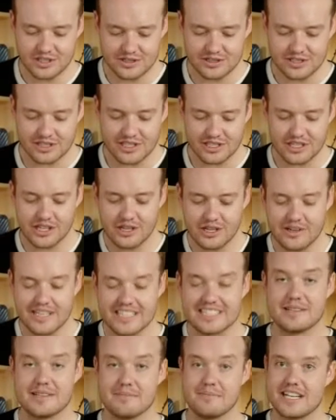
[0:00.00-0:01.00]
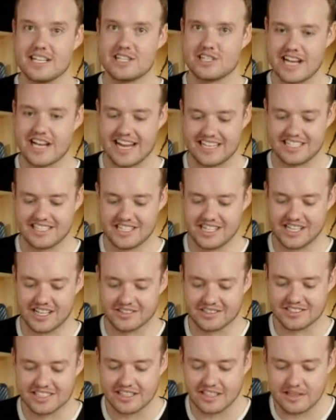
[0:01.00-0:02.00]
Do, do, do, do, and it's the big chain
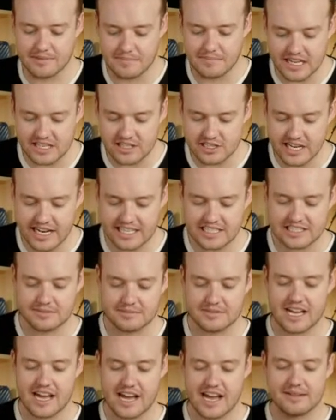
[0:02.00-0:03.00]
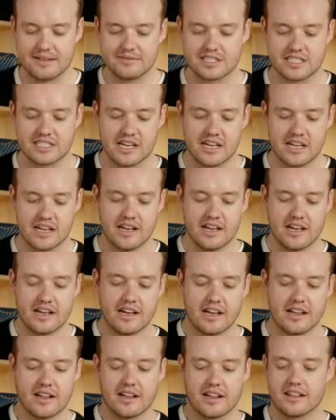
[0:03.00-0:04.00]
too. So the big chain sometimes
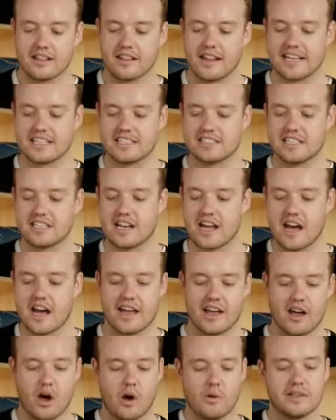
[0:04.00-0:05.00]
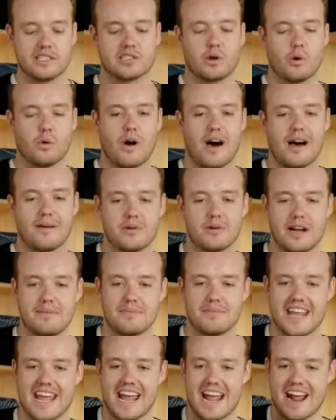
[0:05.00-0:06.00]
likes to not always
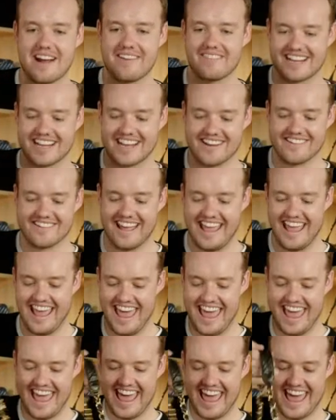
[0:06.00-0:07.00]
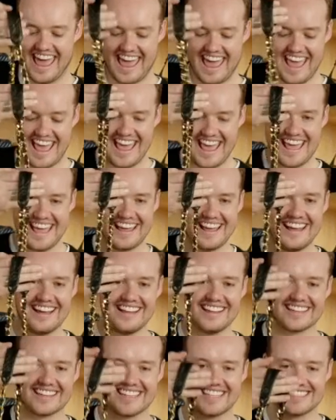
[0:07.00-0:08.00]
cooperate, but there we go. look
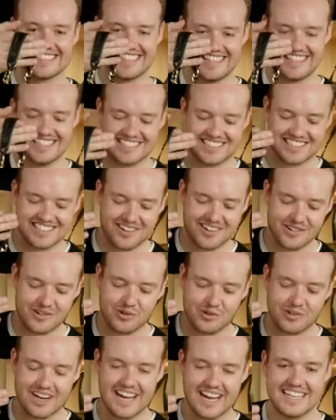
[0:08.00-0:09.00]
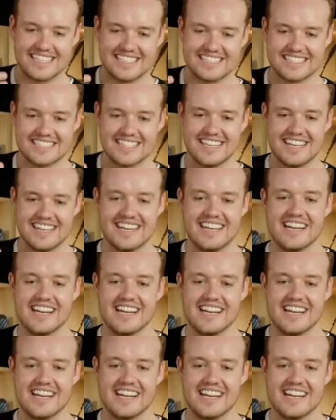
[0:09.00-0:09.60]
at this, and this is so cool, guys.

# # #

What you will do » Excluding the pictures, retype the line containing "[0:05.00-0:06.00]" and all lines after it down to the end of the data above.

Solution below »
[0:05.00-0:06.00]
likes to not always
[0:06.00-0:07.00]
[0:07.00-0:08.00]
cooperate, but there we go. look
[0:08.00-0:09.00]
[0:09.00-0:09.60]
at this, and this is so cool, guys.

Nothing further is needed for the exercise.